Franco-Ontarien community activist Gisèle Lalonde passed away on the evening of Tuesday, July 26. She was 89.
Throughout her life, Lalonde advocated for Franco-Ontarian causes and community projects, like the S.O.S. Montfort campaign that saved Ottawa’s Montfort Hospital.
In 1997, the Progressive Conservative government of then-premier Mike Harris announced its intention to close the Montfort Hospital as a part of their government-wide cost cutting campaign.
The Montfort Hospital was founded in 1953 to serve the sizeable French speaking population of the Ottawa region, and the news that the government intended to close this hospital ignited a movement amongst Franco-Ontarians that the Canadian Encyclopedia credits with being a “key moment in the affirmation of Franco-Ontarian identity.”
The leadership of the S.O.S. Montfort campaign fell to Gisèle Lalonde who at this point in her career had already made a big splash as a politician and community activist in the Franco-Ontarian community.
Elected Mayor of the municipality of Vanier in 1985, she founded and was the first president of the Association française des municipalités d’Ontario (AFMO). In a tribute to Lalonde in the Ottawa region French newspaper Le Droit, her nephew Denis Gratton remembered that mayoral campaign and how his aunt was always full of life.
“I was 25-years-old. I saw no pleasure in walking the streets of Vanier for an entire evening distributing “vote Gisèle”. But I accepted. And the next day I went back! Simply because Aunt Gisèle had found a way to make this task fun,” reads a translated excerpt from Gratton’s article.
AFMO is an association of Ontario municipalities who have significant Franco-Ontarian populations designed to advocate for French municipal government services and interests.
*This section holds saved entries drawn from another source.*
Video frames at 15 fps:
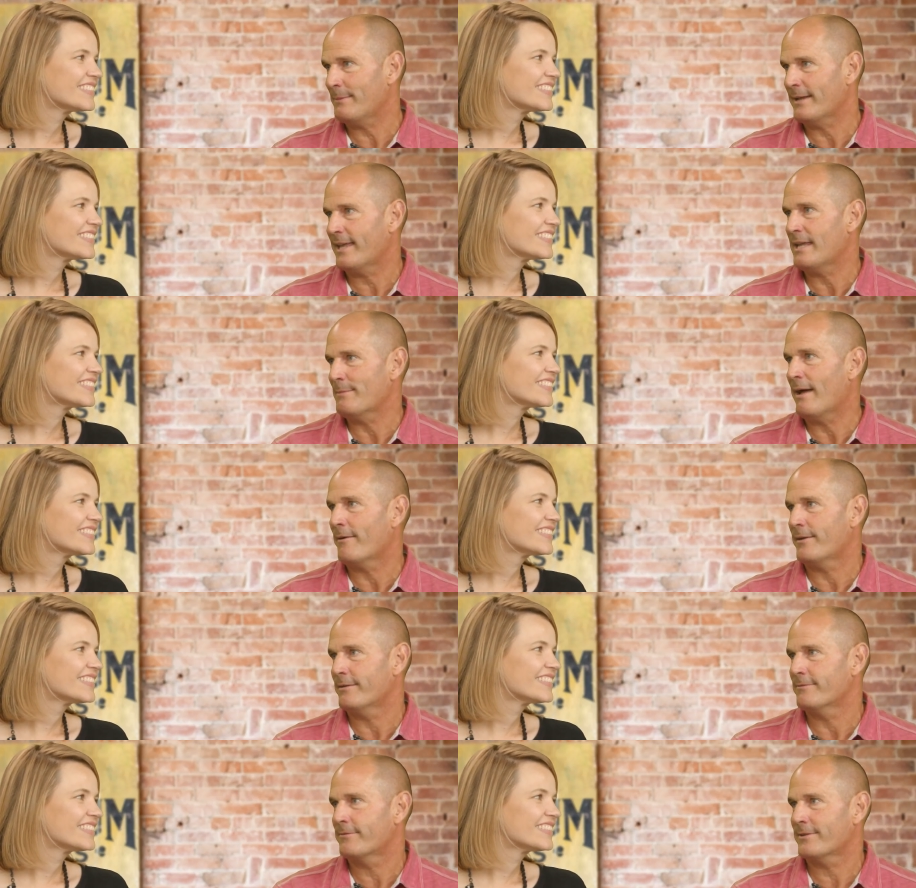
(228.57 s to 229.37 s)
Speaker 1: I came out
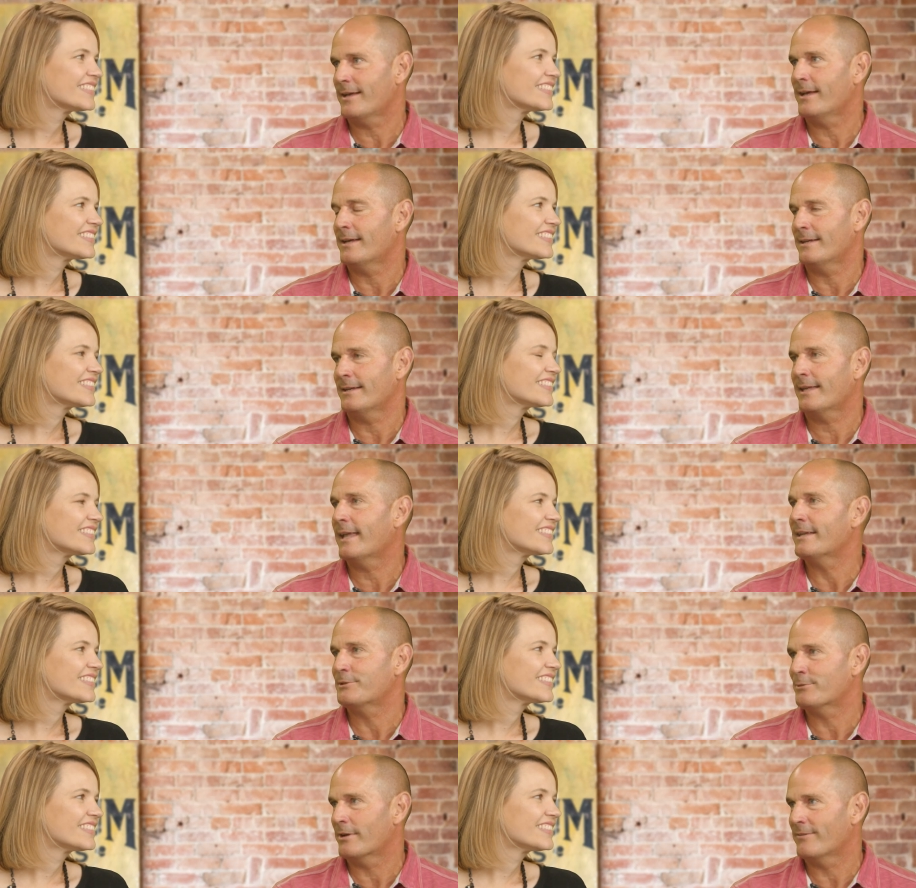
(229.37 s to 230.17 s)
of uh, K
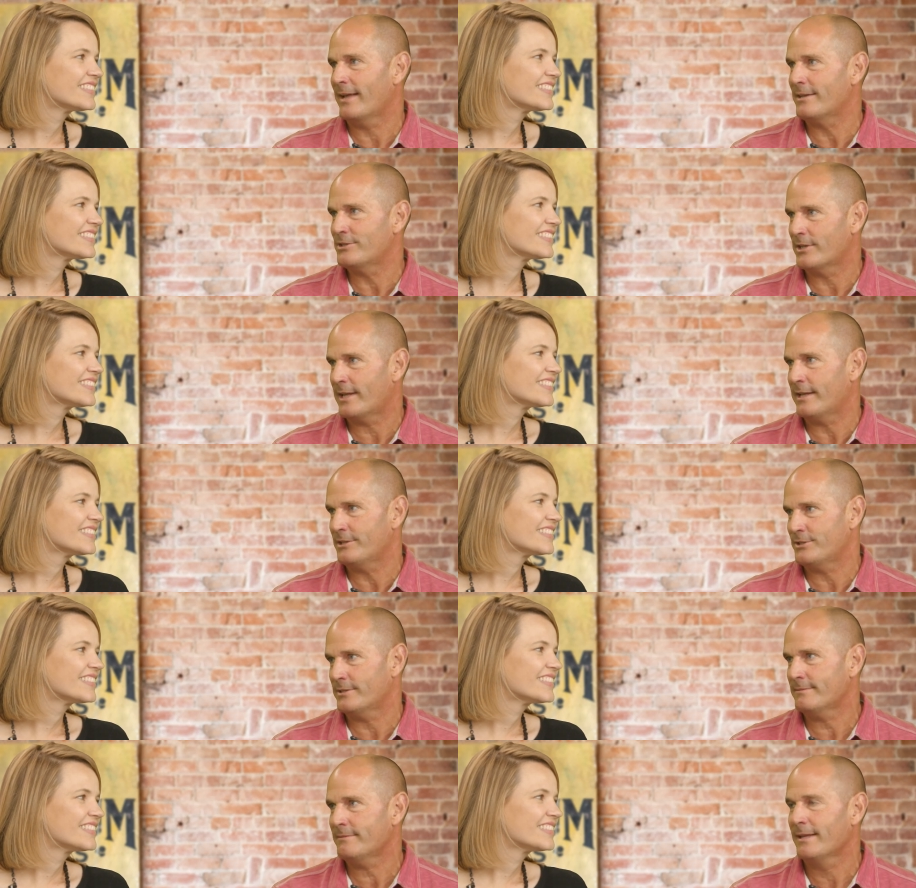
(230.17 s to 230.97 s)
12
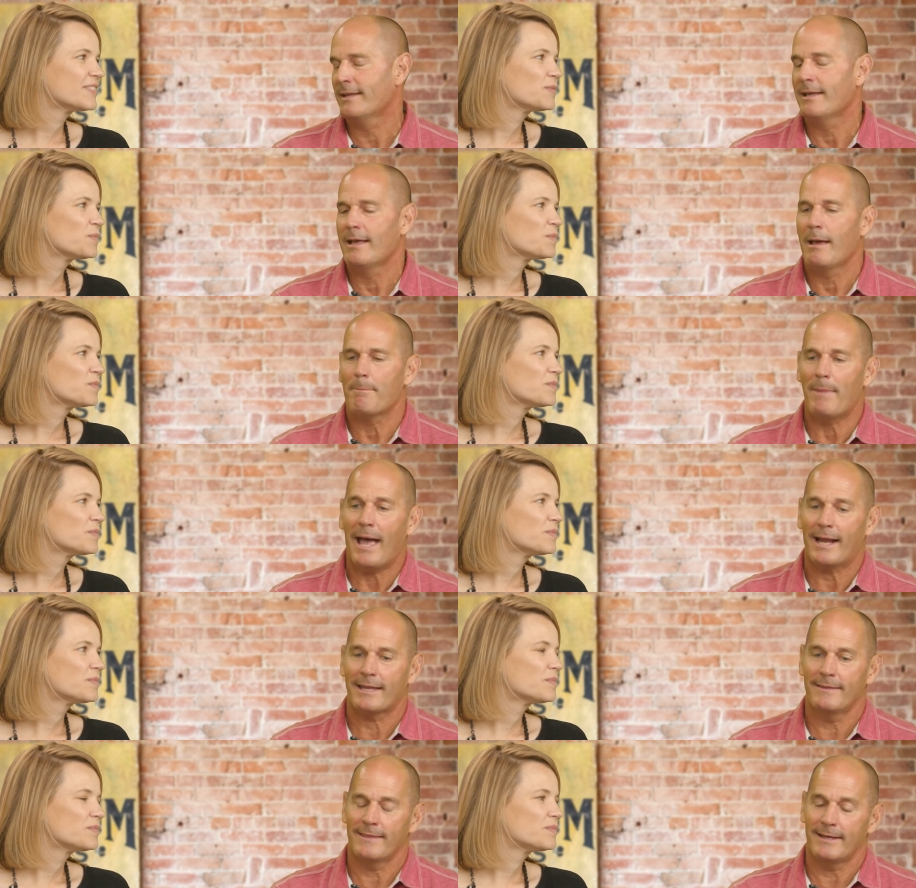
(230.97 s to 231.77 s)
education
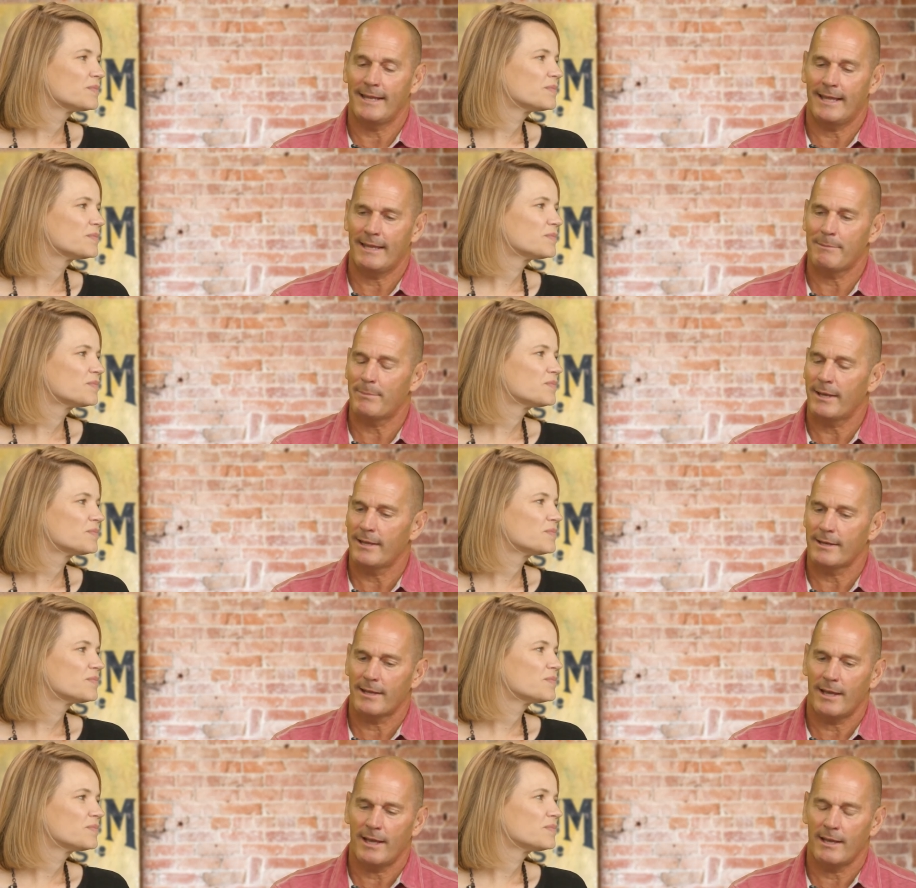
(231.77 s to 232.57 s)
back in the day,
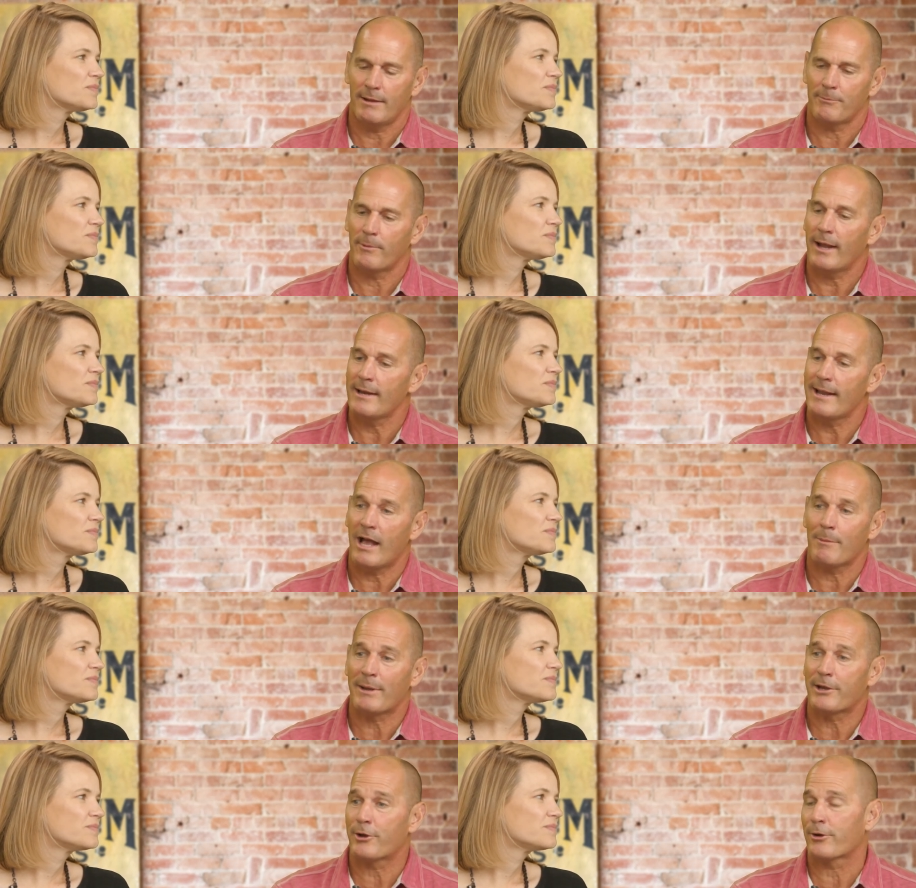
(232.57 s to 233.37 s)
but uh, right now
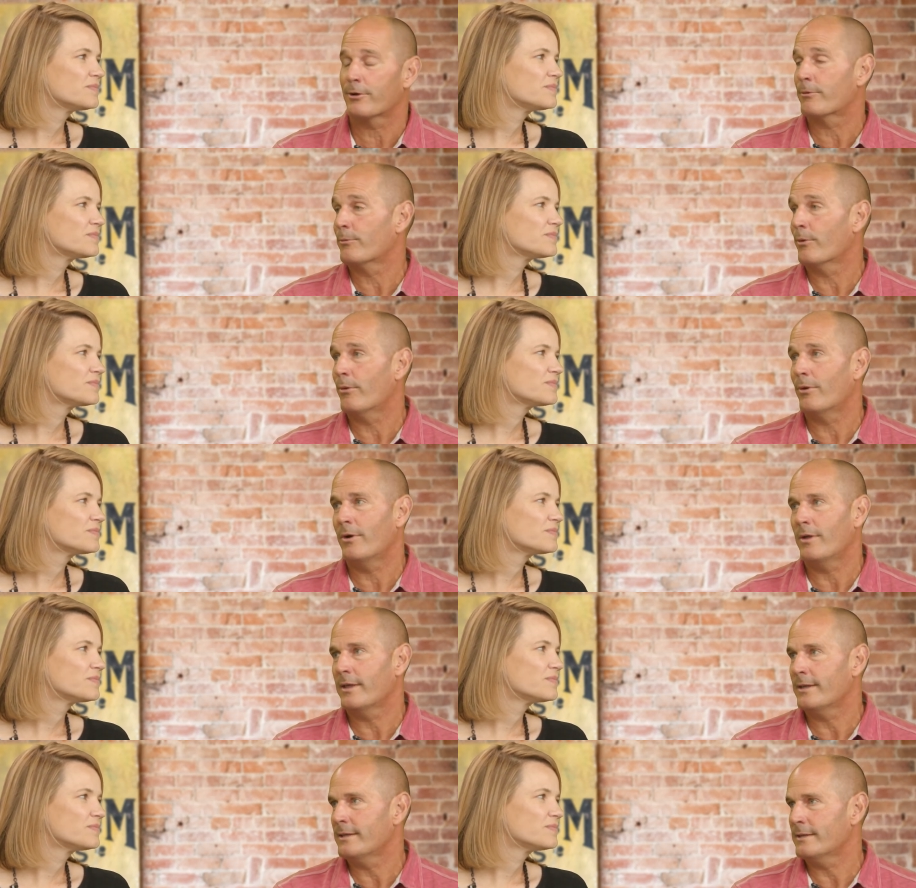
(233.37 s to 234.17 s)
my current
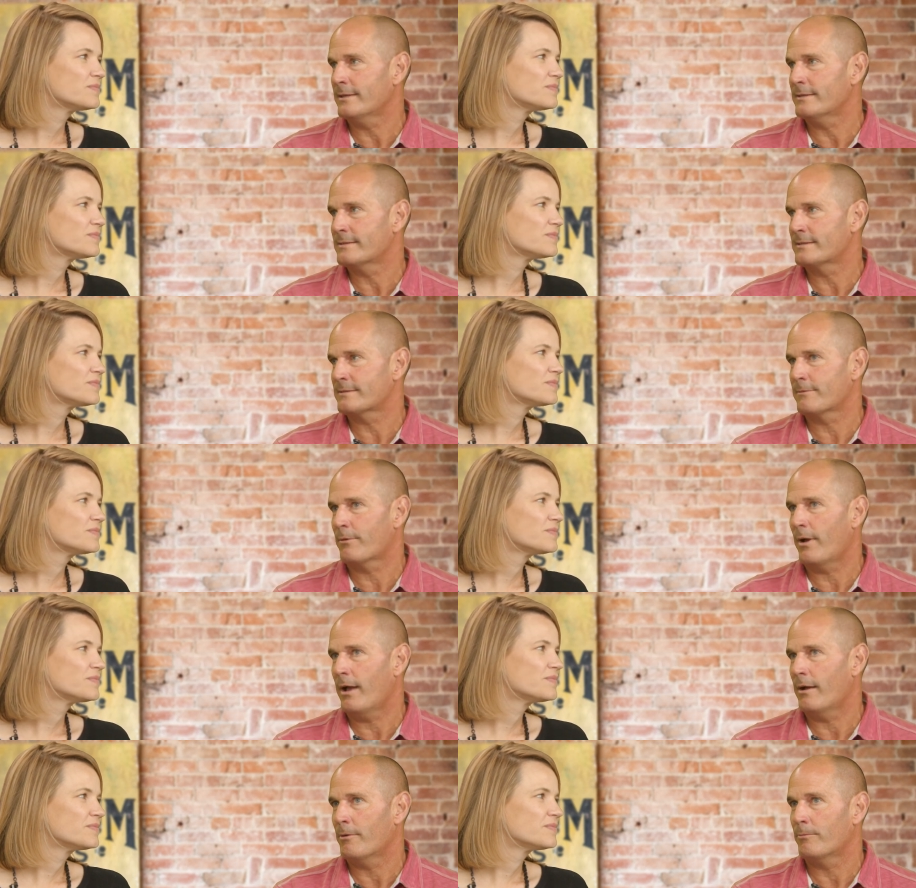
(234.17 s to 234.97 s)
role is
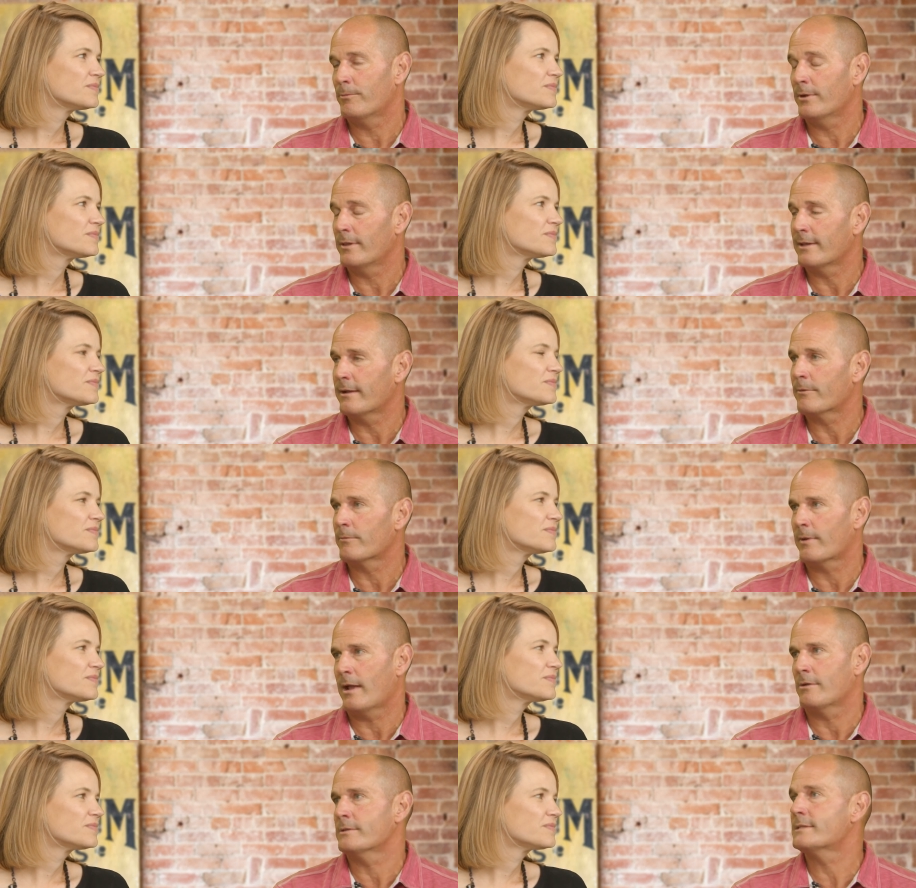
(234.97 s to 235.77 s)
uh, really
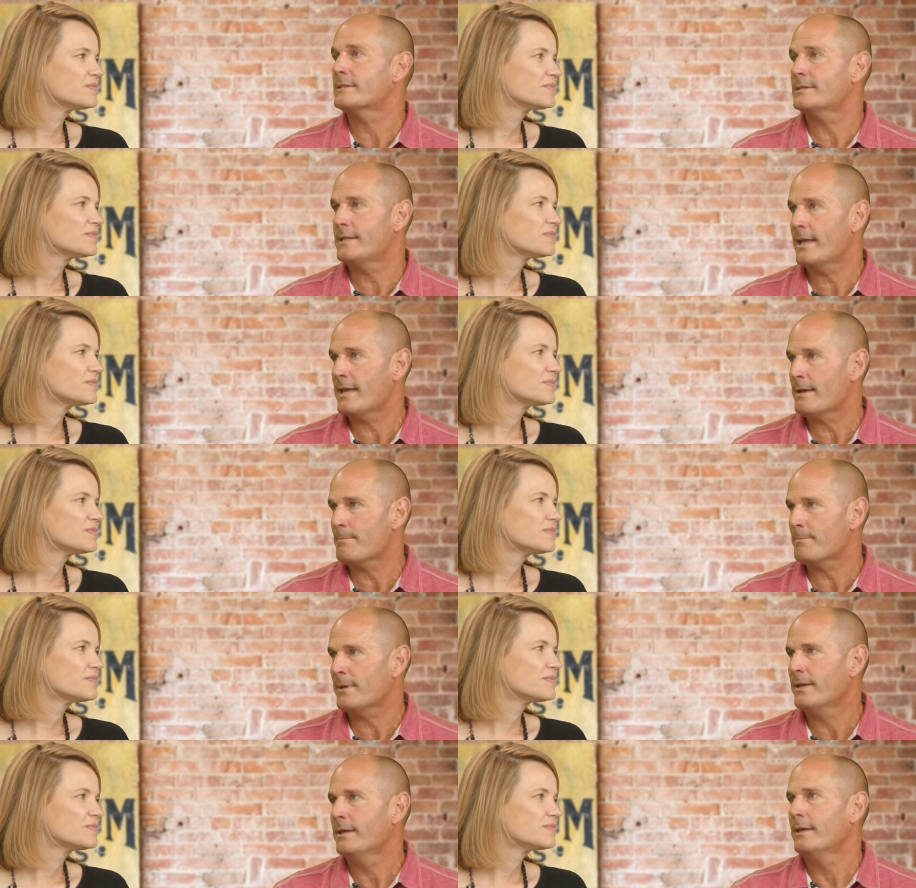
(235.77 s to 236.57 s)
around STEM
It now boasts over 40 member municipalities.
In a statement released in the wake of the news of Lalonde’s passing, current AFMO president Nicole Fortier Levesque praised her as a trailblazer.
“Ms. Lalonde was a role model, an inspiring, determined woman and her undoubted perseverance enabled her to carry out great projects and win her struggles with great success to ensure the well-being of all,” reads a statement by Levesque, translated by rabble.
Lalonde’s perseverance saw the S.O.S. Montfort campaign triumph after five years of legal battles and political activism.
In a statement to rabble.ca, Montfort Hospital chairperson Carl Nappert said that the hospital was mourning her loss. The statement reads:
“It is with great sadness that we learned of the death of Mrs. Gisèle Lalonde. We offer our most sincere condolences to her loved ones, her entourage, the people who collaborated with her, and all the people for whom she was dear. Today, the entire Montfort family is in mourning. Mrs. Lalonde was a great lady and we owe her a lot.”
In tribute to Lalonde, the hospital setup a book of condolences for members of the public to sign near their front entrance by the Monument de la Francophonie. In the space of about six hours on Saturday, July 30 more than 100 people came out to sign the book and give thanks to her.
Lalonde was made a member of the Order of Canada in 2003, and the Order of Ontario in 2006. L’école secondaire publique Gisèle Lalonde located in the Orleans neighbourhood of Ottawa is named in her honour.
Duncan Cameron, President Emeritus of rabble praised Lalonde for her incalculable impact on Canadian civil society.
“Gisèle had a huge impact in every sector where she played a role and there were many. One of the greatest civil society leaders in Canadian history her contribution to health care and education was immense,” he said in a statement.
Lalonde was laid to rest on Thursday, August 4 after a ceremony celebrating her life at l’église Notre-Dame-de-Lourdes. Ottawa Mayor Jim Watson attended the ceremony and spoke to gathered family and friends, saying that Lalonde was an extraordinary woman.